Okay. In terms of the balance sheet, your sit in on 300 some odd million in cash, what's the plan with that cash that's just sitting there?

Vivek Jain

Management

I mean the plan is the same as it was for three years when it sat there before we bought Hospira, right? To ultimately use it to drive value and capital deployment. We did authorize a bigger buyback and stuff because we don't know exactly what's going to happen in the marketplace, but fundamentally we believe that capital and the unlevered EBITDA we have is better used to bring other things into the portfolio than anything else and leverage ourselves more to a concentrated set of product lines right now, right?

Jayson Bedford

Analyst

Okay, I apologize, I missed it.
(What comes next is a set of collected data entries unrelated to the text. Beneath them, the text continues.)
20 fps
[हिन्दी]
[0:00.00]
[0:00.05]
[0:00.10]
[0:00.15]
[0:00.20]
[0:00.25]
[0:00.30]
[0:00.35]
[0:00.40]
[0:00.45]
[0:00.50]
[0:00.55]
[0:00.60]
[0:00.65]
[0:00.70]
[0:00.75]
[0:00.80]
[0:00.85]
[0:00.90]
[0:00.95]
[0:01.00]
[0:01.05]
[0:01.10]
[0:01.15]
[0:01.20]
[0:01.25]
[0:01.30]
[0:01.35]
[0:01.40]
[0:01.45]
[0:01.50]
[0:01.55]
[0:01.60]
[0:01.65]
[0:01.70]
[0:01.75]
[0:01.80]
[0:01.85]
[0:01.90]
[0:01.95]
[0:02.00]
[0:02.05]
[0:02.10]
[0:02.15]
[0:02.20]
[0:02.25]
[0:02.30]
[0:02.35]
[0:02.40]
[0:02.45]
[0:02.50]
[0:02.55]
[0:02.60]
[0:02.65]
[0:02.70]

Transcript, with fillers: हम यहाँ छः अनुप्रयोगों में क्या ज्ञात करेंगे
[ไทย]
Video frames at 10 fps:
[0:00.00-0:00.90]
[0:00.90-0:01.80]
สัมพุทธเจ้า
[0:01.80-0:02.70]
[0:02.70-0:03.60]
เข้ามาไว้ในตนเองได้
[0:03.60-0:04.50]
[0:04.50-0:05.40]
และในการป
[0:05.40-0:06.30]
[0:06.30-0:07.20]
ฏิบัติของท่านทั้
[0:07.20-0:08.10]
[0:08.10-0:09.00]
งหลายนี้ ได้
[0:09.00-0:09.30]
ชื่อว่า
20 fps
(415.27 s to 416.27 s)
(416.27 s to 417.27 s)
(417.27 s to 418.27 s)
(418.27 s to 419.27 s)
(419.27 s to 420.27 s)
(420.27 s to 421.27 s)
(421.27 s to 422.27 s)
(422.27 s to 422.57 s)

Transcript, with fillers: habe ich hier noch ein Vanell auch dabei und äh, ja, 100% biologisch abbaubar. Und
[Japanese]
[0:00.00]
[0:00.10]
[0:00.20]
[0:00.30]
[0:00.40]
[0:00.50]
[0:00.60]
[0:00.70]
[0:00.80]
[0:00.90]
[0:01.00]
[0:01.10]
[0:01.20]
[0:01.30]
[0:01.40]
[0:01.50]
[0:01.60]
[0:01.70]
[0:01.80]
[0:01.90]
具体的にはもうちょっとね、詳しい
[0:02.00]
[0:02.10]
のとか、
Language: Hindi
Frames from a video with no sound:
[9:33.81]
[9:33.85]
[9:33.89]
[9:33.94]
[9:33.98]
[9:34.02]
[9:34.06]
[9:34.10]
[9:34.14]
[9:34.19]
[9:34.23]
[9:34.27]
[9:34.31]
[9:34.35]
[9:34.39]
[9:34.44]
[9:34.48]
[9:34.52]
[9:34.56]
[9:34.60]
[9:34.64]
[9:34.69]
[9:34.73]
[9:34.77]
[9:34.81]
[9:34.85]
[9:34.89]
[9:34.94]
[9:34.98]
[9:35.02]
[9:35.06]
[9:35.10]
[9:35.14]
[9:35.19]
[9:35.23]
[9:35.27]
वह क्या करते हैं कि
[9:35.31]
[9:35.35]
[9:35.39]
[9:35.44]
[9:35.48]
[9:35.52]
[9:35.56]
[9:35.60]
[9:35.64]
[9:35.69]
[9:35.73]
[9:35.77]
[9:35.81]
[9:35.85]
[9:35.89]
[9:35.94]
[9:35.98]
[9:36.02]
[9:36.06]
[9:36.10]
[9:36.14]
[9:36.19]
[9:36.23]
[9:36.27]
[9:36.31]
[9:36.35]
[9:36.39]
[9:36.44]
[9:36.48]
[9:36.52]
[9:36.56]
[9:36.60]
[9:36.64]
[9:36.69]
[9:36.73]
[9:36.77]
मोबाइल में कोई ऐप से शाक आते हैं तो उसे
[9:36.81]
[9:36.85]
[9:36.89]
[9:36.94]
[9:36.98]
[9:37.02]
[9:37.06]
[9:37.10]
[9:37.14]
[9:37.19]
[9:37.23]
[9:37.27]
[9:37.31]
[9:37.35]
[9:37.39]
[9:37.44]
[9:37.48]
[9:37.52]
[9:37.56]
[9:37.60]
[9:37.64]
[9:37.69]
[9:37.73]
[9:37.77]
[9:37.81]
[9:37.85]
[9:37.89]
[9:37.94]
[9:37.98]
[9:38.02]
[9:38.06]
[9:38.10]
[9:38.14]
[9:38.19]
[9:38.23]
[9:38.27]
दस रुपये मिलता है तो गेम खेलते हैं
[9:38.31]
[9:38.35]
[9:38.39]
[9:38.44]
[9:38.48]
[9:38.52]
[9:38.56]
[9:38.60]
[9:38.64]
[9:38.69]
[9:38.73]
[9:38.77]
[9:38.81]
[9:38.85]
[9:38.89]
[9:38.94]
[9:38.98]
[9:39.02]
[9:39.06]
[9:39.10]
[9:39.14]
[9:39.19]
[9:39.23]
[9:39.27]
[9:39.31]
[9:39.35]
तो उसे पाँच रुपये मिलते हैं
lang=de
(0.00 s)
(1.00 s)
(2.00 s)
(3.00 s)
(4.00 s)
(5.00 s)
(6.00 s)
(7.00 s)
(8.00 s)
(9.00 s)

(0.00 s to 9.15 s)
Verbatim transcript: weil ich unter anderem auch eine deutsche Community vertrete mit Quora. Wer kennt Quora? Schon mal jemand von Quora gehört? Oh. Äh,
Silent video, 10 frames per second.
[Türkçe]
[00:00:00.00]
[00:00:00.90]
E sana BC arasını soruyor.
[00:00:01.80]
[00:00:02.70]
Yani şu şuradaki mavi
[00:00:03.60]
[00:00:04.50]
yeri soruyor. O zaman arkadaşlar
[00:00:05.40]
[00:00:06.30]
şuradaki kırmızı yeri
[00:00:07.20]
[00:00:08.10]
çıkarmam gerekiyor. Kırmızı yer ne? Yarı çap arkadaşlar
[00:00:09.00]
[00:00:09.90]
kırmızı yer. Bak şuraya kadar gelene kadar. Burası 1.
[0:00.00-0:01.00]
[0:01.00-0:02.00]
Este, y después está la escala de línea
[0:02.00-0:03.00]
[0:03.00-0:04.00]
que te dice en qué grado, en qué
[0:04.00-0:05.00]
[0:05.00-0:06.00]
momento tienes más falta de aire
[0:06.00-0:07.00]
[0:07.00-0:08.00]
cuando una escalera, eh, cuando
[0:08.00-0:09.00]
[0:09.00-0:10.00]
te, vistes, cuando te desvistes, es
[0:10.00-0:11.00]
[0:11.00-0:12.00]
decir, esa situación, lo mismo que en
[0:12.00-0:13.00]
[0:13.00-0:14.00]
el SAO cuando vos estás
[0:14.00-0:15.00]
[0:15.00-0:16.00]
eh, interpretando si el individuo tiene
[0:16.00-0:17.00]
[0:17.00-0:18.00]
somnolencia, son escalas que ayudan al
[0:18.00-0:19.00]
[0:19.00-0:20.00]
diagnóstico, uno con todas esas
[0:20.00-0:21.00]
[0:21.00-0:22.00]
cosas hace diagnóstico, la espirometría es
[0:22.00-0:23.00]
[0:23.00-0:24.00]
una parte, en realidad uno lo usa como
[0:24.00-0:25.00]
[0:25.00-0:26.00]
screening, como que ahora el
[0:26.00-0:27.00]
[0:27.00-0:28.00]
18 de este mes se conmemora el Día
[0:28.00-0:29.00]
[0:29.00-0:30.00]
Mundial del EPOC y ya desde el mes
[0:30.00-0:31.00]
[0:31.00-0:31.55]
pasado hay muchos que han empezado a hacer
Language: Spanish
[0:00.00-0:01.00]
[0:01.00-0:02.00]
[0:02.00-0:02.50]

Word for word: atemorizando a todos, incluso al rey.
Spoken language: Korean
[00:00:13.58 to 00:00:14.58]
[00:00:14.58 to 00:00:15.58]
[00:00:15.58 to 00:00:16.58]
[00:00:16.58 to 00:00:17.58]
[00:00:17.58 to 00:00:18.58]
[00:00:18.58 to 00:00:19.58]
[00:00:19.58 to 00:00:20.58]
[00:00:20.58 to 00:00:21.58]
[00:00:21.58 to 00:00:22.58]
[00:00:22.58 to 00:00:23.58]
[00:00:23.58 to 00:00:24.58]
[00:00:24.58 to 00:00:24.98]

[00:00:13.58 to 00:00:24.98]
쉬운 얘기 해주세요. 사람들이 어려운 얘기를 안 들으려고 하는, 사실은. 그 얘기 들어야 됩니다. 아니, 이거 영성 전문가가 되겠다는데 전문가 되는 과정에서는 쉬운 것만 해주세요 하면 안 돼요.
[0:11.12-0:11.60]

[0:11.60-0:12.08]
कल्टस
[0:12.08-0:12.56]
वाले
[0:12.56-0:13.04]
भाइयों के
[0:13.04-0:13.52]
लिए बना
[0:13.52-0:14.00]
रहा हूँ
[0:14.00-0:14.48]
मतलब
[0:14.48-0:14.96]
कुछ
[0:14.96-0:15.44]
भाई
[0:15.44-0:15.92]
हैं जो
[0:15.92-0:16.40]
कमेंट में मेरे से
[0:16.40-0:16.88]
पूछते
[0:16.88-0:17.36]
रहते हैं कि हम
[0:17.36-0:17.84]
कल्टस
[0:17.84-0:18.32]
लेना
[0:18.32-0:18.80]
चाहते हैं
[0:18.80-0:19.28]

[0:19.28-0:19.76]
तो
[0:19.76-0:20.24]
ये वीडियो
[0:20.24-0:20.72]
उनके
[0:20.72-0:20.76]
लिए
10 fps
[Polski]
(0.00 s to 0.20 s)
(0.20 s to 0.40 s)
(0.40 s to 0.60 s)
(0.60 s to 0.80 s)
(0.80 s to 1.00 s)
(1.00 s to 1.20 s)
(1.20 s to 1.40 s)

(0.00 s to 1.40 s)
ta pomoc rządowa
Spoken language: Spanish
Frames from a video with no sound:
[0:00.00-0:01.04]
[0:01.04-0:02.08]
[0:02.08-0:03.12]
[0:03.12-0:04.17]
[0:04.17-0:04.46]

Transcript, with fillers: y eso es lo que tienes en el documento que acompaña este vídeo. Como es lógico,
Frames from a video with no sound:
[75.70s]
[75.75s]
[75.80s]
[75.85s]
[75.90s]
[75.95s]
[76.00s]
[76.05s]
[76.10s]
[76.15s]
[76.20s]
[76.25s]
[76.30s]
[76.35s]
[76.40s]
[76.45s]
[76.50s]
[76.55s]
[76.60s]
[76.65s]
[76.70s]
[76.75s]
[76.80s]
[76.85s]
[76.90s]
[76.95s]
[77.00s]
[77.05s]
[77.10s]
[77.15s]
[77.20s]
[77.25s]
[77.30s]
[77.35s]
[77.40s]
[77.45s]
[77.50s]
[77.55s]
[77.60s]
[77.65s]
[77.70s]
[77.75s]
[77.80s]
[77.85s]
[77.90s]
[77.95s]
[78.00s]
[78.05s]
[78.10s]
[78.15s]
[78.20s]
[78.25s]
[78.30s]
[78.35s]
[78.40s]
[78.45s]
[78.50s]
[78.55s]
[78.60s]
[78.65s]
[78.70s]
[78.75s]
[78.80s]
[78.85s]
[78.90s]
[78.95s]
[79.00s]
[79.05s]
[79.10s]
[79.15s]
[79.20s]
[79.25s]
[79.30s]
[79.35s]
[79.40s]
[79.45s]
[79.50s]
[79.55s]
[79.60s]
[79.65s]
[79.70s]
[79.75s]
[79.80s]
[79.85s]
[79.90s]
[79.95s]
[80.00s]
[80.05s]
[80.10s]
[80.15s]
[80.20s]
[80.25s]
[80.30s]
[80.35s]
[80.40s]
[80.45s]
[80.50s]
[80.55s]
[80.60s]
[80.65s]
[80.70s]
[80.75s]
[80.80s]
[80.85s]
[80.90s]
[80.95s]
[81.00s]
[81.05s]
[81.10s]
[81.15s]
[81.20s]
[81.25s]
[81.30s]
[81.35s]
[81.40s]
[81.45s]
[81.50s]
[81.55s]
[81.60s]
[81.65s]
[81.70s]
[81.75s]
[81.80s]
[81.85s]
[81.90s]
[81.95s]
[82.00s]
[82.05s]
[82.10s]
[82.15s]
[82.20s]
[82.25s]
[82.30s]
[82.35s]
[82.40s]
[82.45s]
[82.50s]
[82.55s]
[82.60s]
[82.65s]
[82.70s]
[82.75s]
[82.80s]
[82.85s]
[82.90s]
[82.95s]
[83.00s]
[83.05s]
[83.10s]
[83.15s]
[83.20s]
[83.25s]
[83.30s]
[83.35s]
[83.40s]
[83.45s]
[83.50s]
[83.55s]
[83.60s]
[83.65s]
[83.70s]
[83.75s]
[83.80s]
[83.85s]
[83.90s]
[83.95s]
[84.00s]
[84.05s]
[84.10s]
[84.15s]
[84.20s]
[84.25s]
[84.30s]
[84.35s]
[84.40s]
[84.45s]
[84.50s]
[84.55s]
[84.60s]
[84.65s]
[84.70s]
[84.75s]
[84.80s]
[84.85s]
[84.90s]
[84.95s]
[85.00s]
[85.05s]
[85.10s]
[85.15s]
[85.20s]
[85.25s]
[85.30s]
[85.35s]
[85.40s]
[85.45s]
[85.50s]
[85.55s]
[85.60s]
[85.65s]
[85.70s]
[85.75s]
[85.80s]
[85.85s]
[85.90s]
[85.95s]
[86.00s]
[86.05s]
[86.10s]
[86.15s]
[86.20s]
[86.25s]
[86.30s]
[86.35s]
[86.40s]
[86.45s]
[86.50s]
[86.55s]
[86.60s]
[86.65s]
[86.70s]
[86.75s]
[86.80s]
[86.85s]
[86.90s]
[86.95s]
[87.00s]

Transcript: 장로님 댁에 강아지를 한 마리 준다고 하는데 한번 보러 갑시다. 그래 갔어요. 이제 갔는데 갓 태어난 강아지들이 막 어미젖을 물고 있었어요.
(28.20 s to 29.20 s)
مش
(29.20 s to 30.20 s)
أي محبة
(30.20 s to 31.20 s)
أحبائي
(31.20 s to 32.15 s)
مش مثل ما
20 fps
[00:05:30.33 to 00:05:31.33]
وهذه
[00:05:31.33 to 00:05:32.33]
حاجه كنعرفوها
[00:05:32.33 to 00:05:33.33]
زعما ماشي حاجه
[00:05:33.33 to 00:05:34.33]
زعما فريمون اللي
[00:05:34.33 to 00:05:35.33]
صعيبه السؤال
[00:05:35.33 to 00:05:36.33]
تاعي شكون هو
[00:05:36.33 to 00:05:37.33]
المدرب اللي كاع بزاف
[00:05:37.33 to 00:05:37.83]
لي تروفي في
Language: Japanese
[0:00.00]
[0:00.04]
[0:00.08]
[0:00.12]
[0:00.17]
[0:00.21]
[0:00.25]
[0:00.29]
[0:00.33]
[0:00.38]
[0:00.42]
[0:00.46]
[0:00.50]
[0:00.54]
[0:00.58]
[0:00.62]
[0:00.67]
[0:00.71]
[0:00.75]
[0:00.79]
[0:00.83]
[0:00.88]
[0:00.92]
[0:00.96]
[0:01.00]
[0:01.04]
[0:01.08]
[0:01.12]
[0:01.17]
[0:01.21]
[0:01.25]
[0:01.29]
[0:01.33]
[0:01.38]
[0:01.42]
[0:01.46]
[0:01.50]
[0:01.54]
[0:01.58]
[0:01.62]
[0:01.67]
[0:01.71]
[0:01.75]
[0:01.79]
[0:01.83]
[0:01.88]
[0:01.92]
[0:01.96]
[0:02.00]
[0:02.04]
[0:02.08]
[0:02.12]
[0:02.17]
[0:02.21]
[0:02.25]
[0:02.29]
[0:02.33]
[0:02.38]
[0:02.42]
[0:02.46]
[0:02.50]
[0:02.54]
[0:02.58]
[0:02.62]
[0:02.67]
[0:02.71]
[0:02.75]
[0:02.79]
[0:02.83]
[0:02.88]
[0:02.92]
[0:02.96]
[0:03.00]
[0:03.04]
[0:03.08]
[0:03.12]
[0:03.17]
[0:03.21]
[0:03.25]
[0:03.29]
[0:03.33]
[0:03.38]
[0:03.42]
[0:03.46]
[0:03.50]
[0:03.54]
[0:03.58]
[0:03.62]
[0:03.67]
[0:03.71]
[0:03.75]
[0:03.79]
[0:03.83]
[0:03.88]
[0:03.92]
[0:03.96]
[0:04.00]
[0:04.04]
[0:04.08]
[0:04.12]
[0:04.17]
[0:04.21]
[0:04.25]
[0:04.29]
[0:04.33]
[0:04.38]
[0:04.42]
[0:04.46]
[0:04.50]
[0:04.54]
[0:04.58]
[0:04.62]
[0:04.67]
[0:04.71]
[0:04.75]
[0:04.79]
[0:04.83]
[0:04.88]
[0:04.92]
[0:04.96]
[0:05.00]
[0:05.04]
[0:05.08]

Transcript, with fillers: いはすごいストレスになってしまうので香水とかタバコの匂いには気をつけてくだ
What is –?

Vivek Jain

Management

Jayson, the background noise got a little bit worse, if you'd get some more quieter, it'd be great.

Jayson Bedford

Analyst

What's the size of the buyback?

Vivek Jain

Management

You'll see in the Q, we up to100.

Jayson Bedford

Analyst

Okay, thank you.

Operator

Operator

Thank you, and I'm showing no further questions at this time, and I would like to turn the conference back over to the CEO, Vivek Jain for any further remarks.

Vivek Jain

Management

Okay, thanks, folks. Look, this is a harder message for us, and it's not one that we're frankly have been very familiar with, and so we hold ourselves accountable. All employees are rallying around making this the best company we can make it, and it is never a straight line up, and we respect people's opinions, and we respect our own capital and make sure we do the right thing. So, we're open for any questions, comments, people know how to find us, and we'll make ourselves available immediately. Okay? Thanks very much, we'll talk to everyone soon.

Operator

Operator

Ladies and gentlemen, thank you for participating in today's conference. This does conclude the program and you mail disconnect. Everyone have a great day.